# Aim of the exercise:
From the line containing "[0:00.50-0:00.60]" through the end of the material below, output each line exactly as written, with pictures excluded.

# Source material:
━━━━━━━━

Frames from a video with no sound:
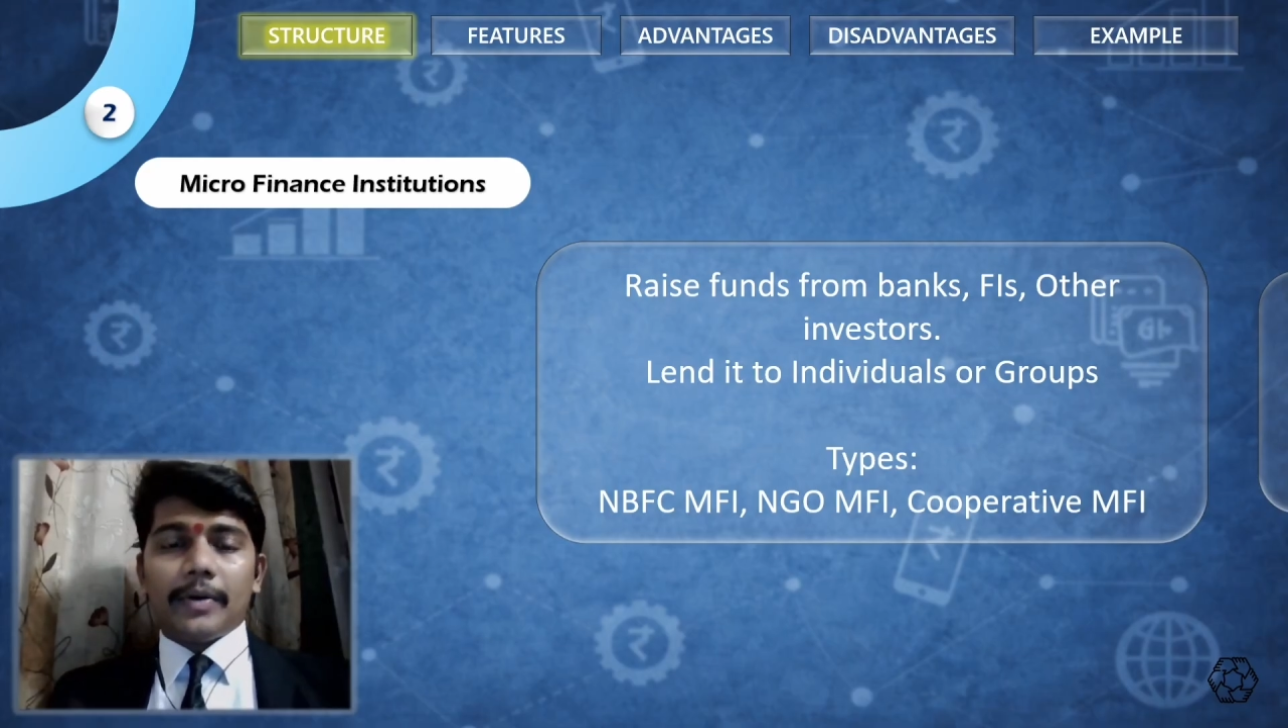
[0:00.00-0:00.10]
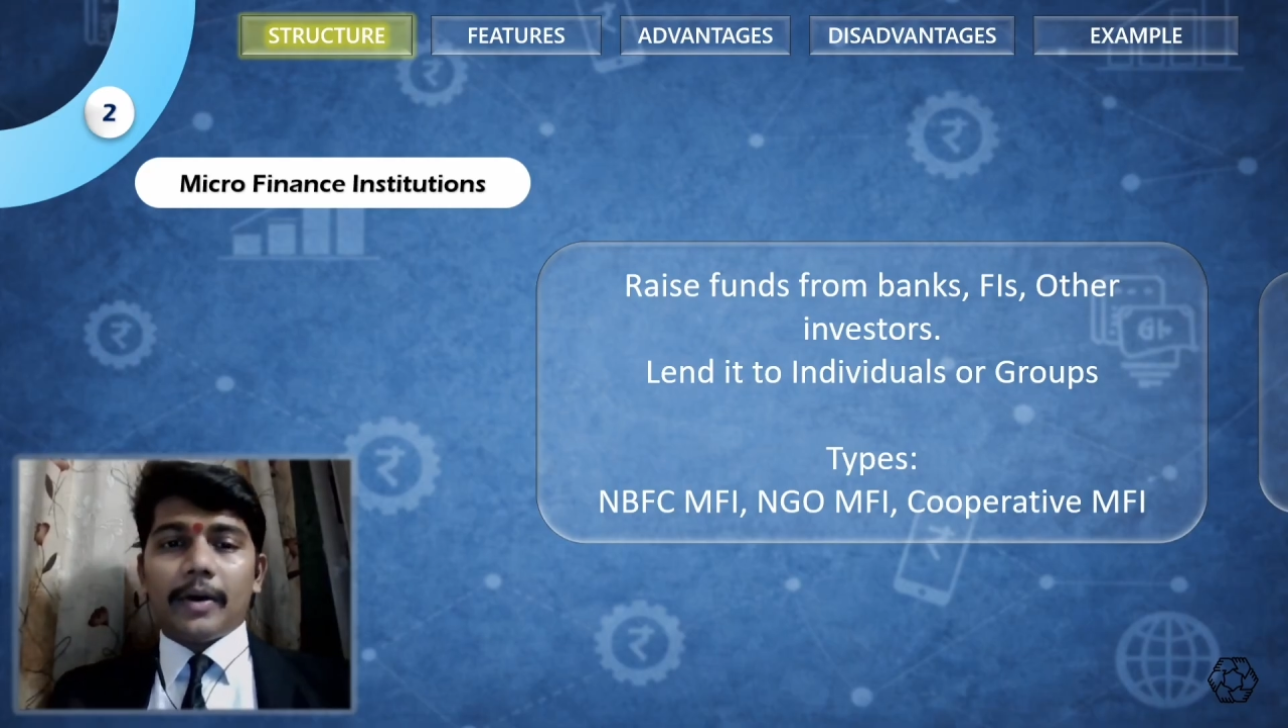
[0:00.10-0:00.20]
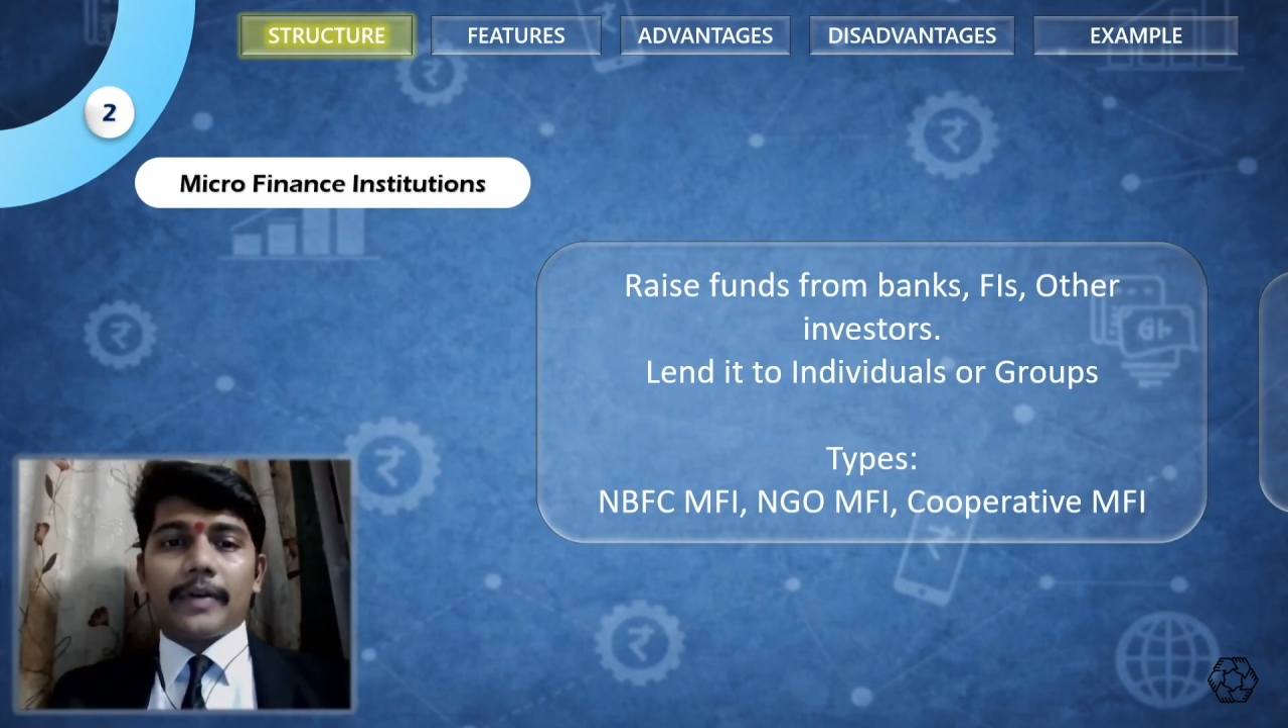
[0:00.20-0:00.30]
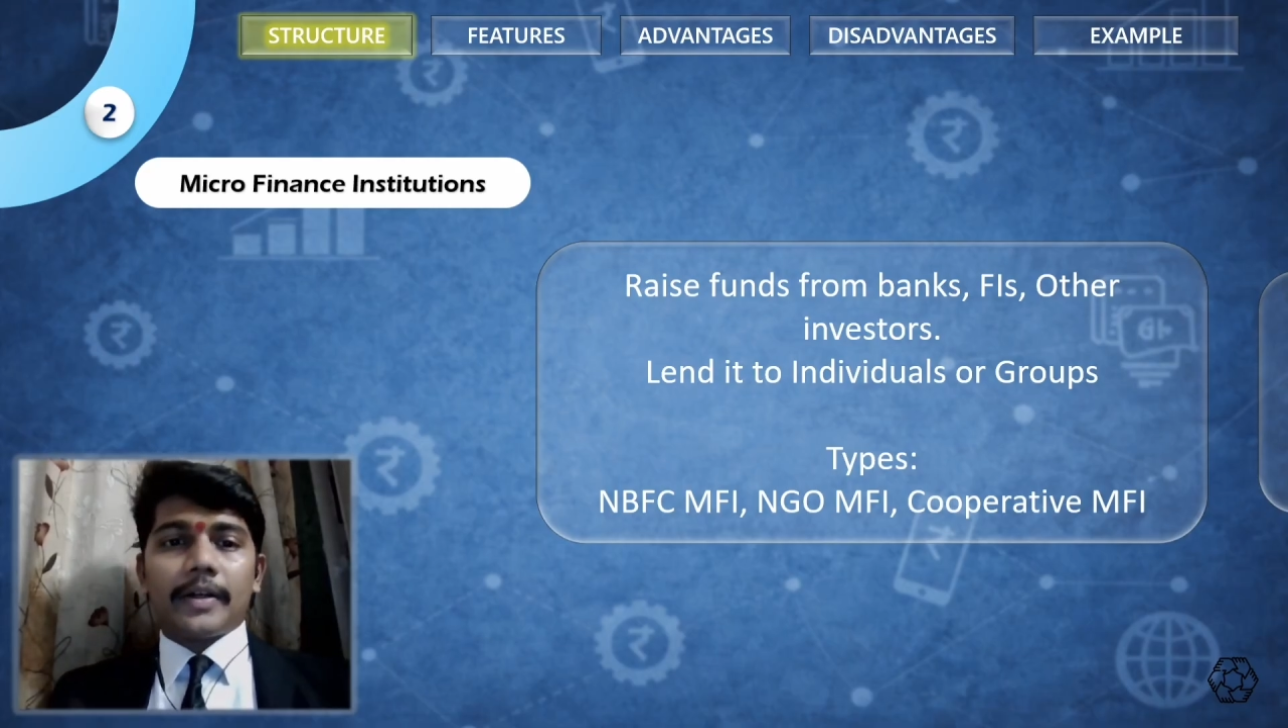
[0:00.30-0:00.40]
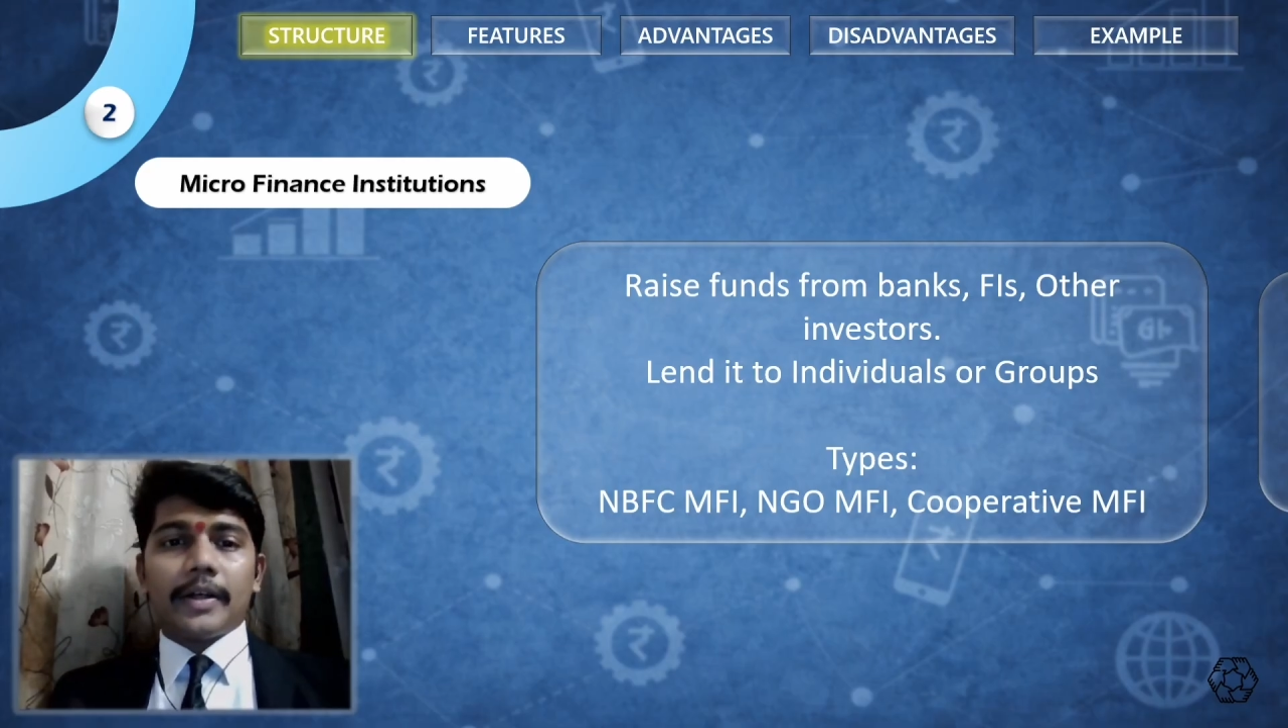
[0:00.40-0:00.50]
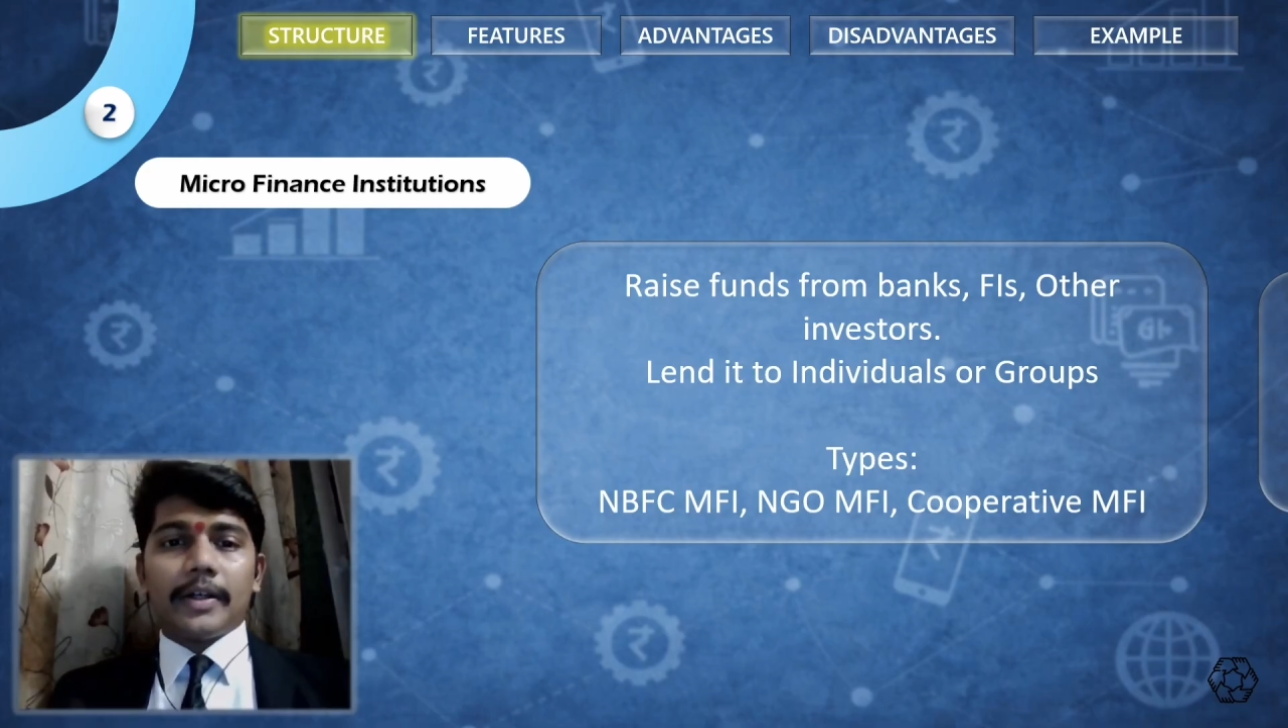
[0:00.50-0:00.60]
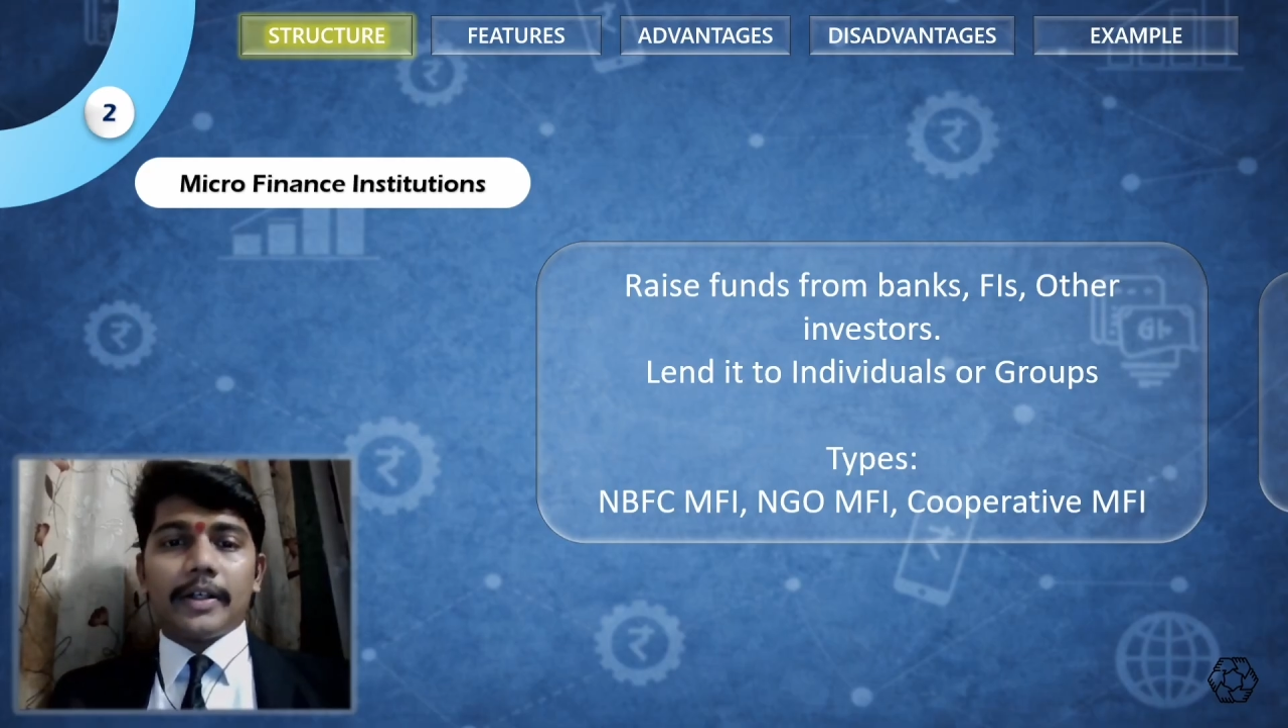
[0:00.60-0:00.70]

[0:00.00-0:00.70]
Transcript: often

━━━━━━━━

# Result below:
[0:00.50-0:00.60]
[0:00.60-0:00.70]

[0:00.00-0:00.70]
Transcript: often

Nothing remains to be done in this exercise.